Juan Alejandro Tapia
Columnista / 3 de mayo de 2025

Ochentero

Nadie pertenece a la década en la que nace, sino a la que le sigue o a la que viene después. Es en la pubertad cuando nuestra manera de ver y entender el mundo queda grabada en piedra. Los 80 representan mi conexión emocional con la humanidad por el cordón umbilical de la música. Estoy atado a ellos, me alimento de los mismos nutrientes sonoros hace cuarenta y cinco años y no siento necesidad de probar algo nuevo. Soy orgullosamente ochentero, camino por las calles con un walkman imaginario mientras mi estado de ánimo sube y baja al ritmo de una batería y una guitarra eléctrica que revientan en mi cabeza.

Más allá de recuerdos y nostalgias, la década del 80 es mi guarida, el territorio al que vuelvo cuando los trucos de la modernidad me fastidian. Esos diez años son, a la vez, mi documento de identidad y mi gentilicio: soy ciudadano de los 80, un ochentero a punto de cumplir cincuenta años de vida.

Vengo de un mundo no tan lejano en el que la tecnología era divertida, juguetes para adultos curiosos. Si supieran los gomosos del iPhone lo que era ver llegar un horno microondas a la casa. O una grabadora con casetera doble para pasar de un cubículo a otro -como por la ‘magia’ de la teletransportación de Star Trek– la música de las bandas de rock y de los ídolos de la cultura pop.

Escribo esto tras tropezar en la red con una entrevista al grandioso y no siempre reconocido en la magnitud de su talento, Phil Collins. Primero baterista y luego voz líder de la banda británica Génesis, dueño de una obra en solitario más cercana al público que la de artistas considerados genios, el compositor e intérprete de varios de los temas de la banda sonora de mi generación luce diezmado por sus 74 años.
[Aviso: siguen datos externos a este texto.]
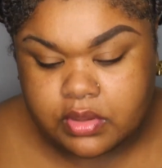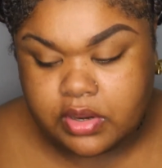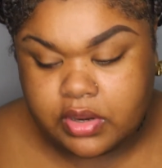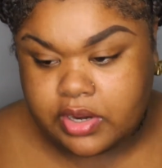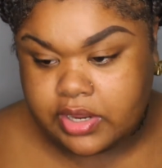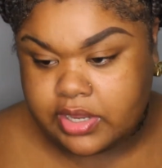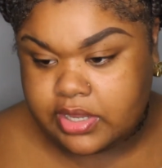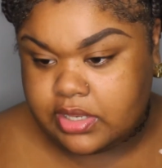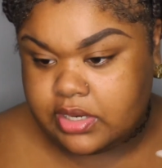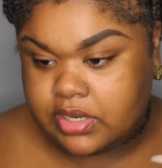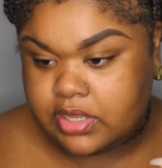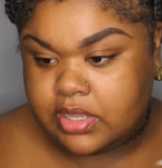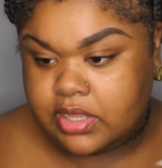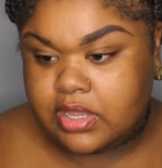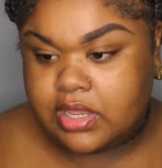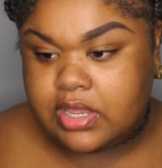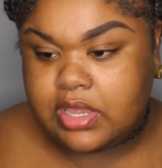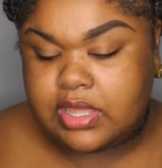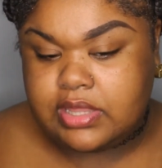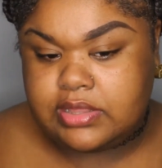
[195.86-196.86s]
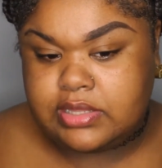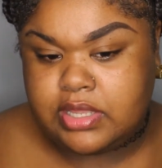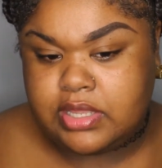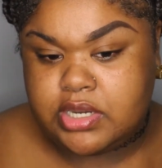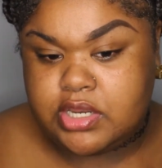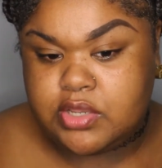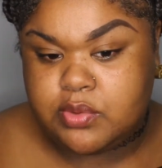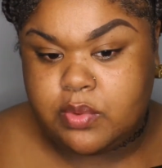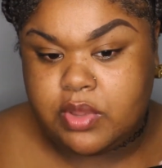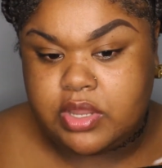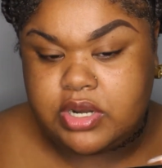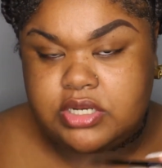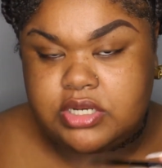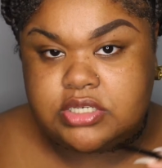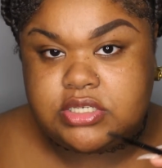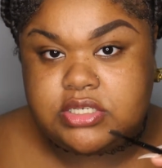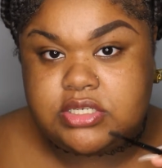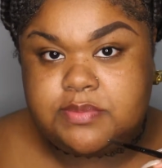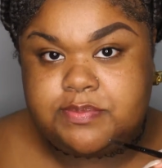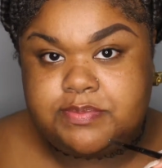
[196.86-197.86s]
Alright, and then you want to,
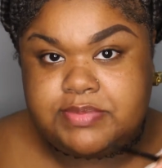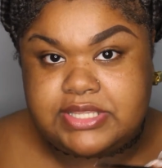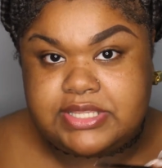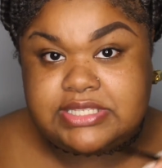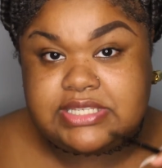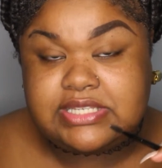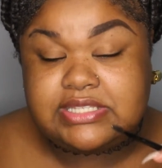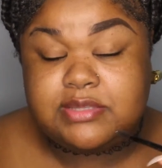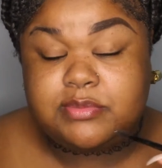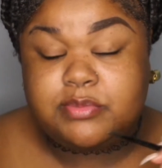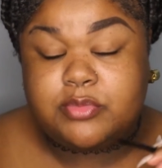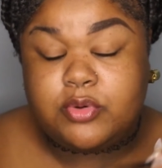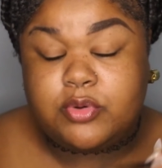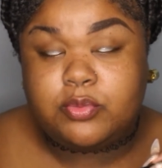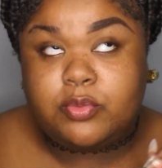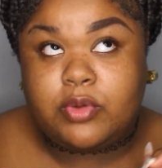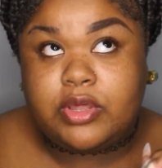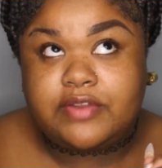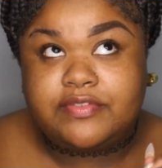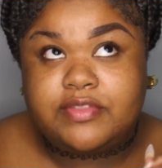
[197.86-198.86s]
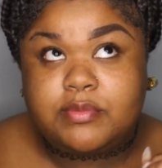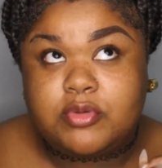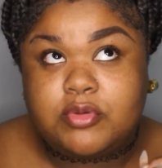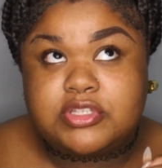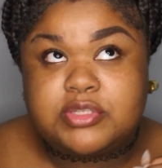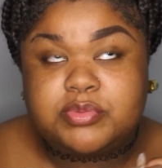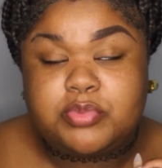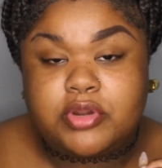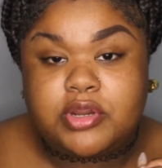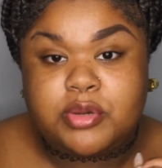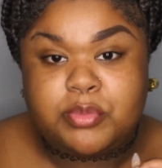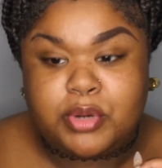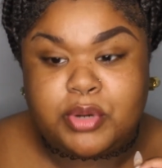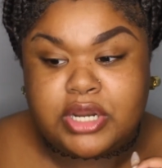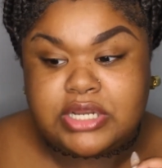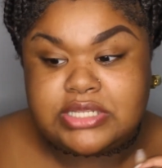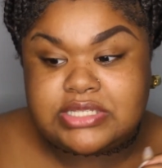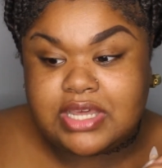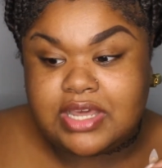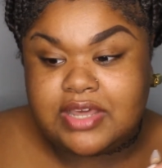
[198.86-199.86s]
this is one of the most important
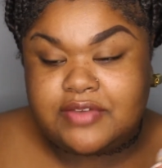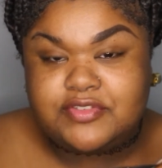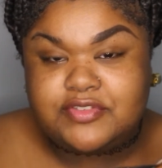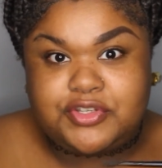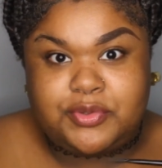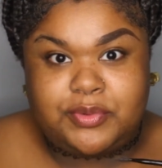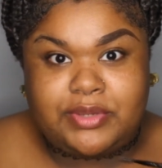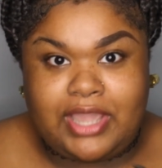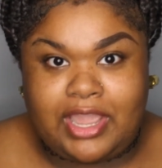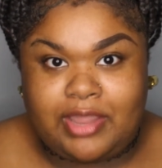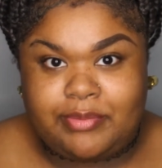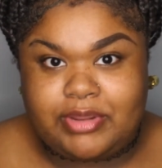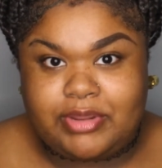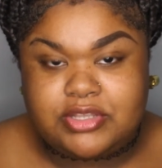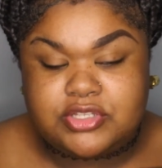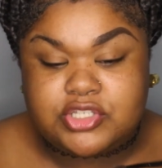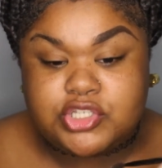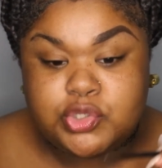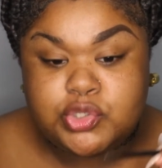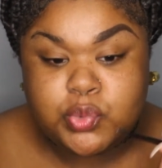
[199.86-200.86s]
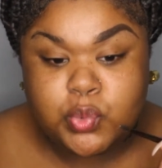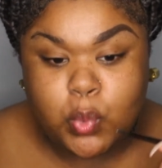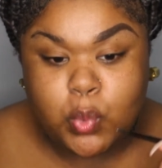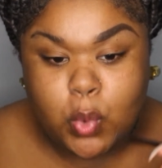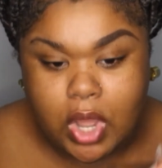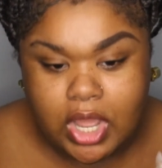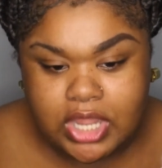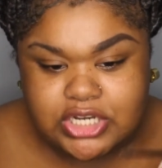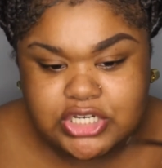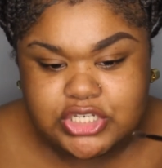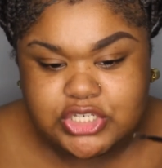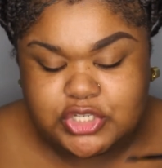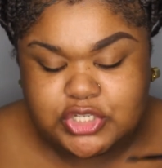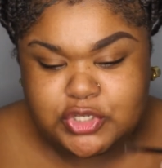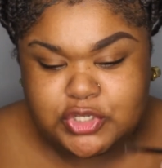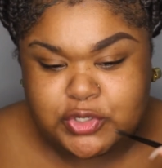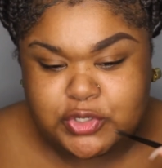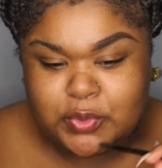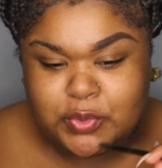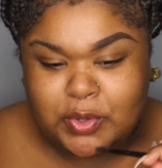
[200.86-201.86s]
parts of doing eyebrows, you want
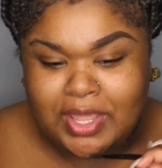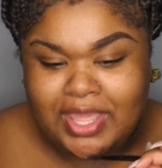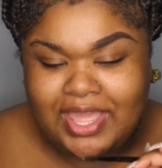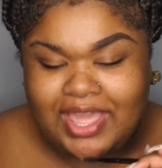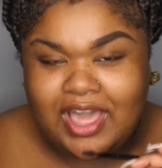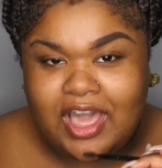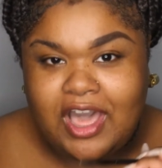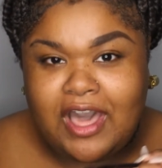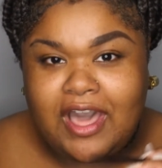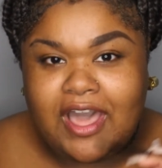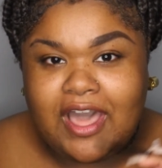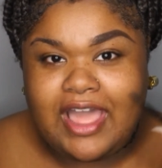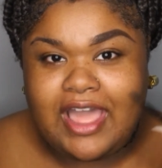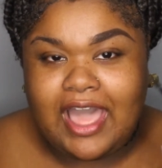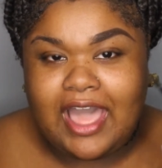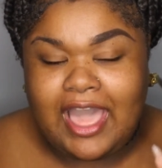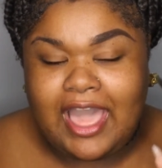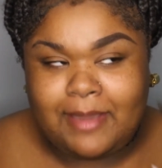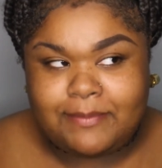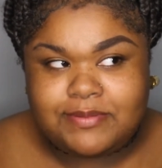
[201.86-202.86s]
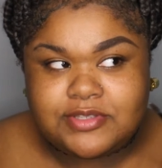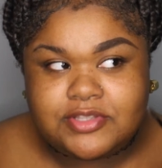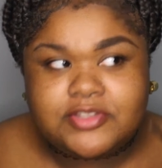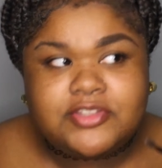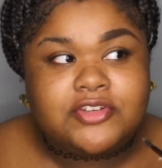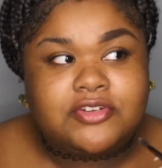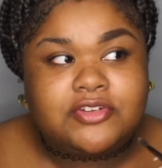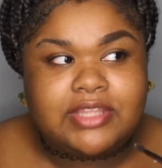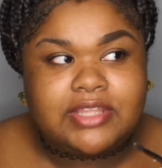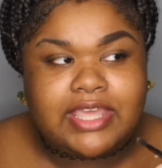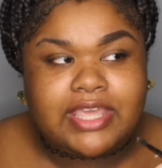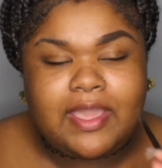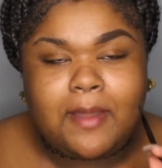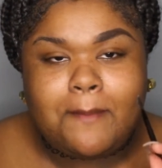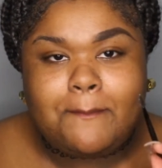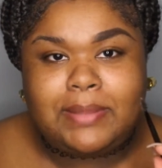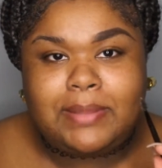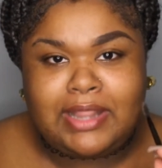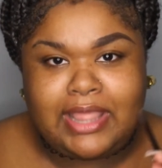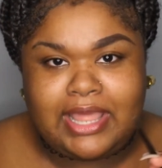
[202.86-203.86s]
to absolutely
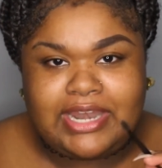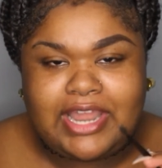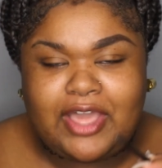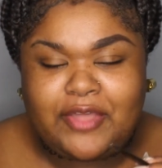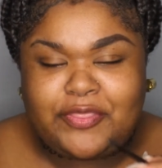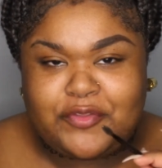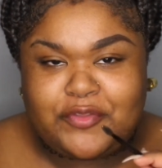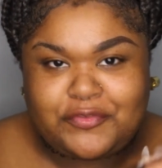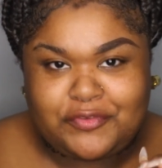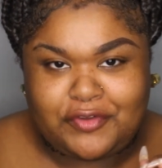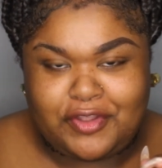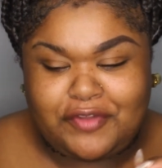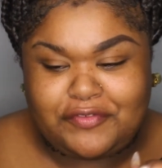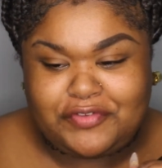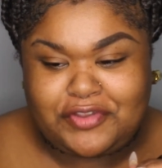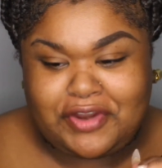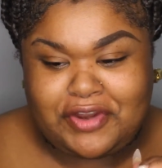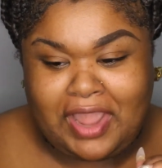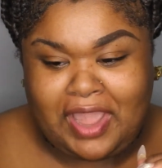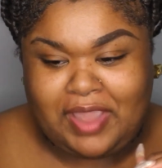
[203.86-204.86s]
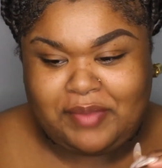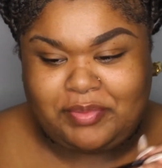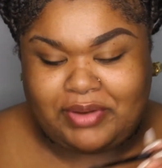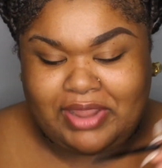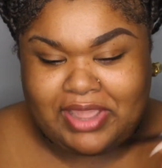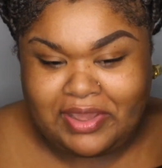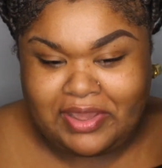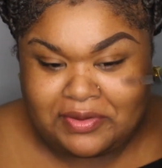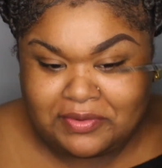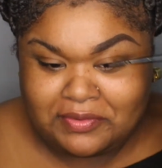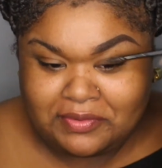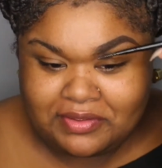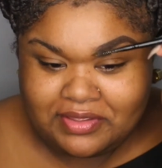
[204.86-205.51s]
blend out the front of your eyebrow.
Lo ayudan a sentarse y ponerse en pie, lo conducen hasta el instrumento de percusión que le dio gloria mundial, le entregan las baquetas frente a las cámaras para ver si todavía tiene aliento. Pero no, no es otro día en el paraíso para el viejo Phil.

Quién diría ahora que ese anciano al que solo le sobrevive la sonrisa socarrona fue una estrella alabada en todo el planeta muy a pesar de esa panza incipiente que lo obligaba a apretarse más de la cuenta el cinturón y de su frente desnuda como una rodilla. Hay que verlo en el video de Separate Lives, canción oficial de la película Sol de medianoche (1985), donde aparece con pantalón caqui formal y camisa a rayas de tono ocre con las mangas dobladas, para sorprenderse de lo que era un gigante del pop-rock en esos tiempos. La fuerza de su música venía de la profundidad de sus letras y de una voz nasal inconfundible, no de ese exterior ultraproducido de los cantantes actuales.

La cinta, una complicada trama de espías y deserciones en plena Guerra Fría, mezclada con una historia de amor intercultural, saltos de ballet y pasos de tap, fue mi primera aproximación al bailarín Mikhail Baryshnikov, uno de los más aclamados de la época y de los primeros en tomar la decisión de buscar asilo en Estados Unidos. Esta semana, el diario español El País le dedicó un extenso reportaje que me devolvió a esa silla del Metro II donde lo vi danzar en puntillas por primera vez. La mente, como los brincos del nacido en la ciudad soviética de Riga, hoy parte de Letonia, está donde quiere estar; el cuerpo, en cambio, está donde le toca.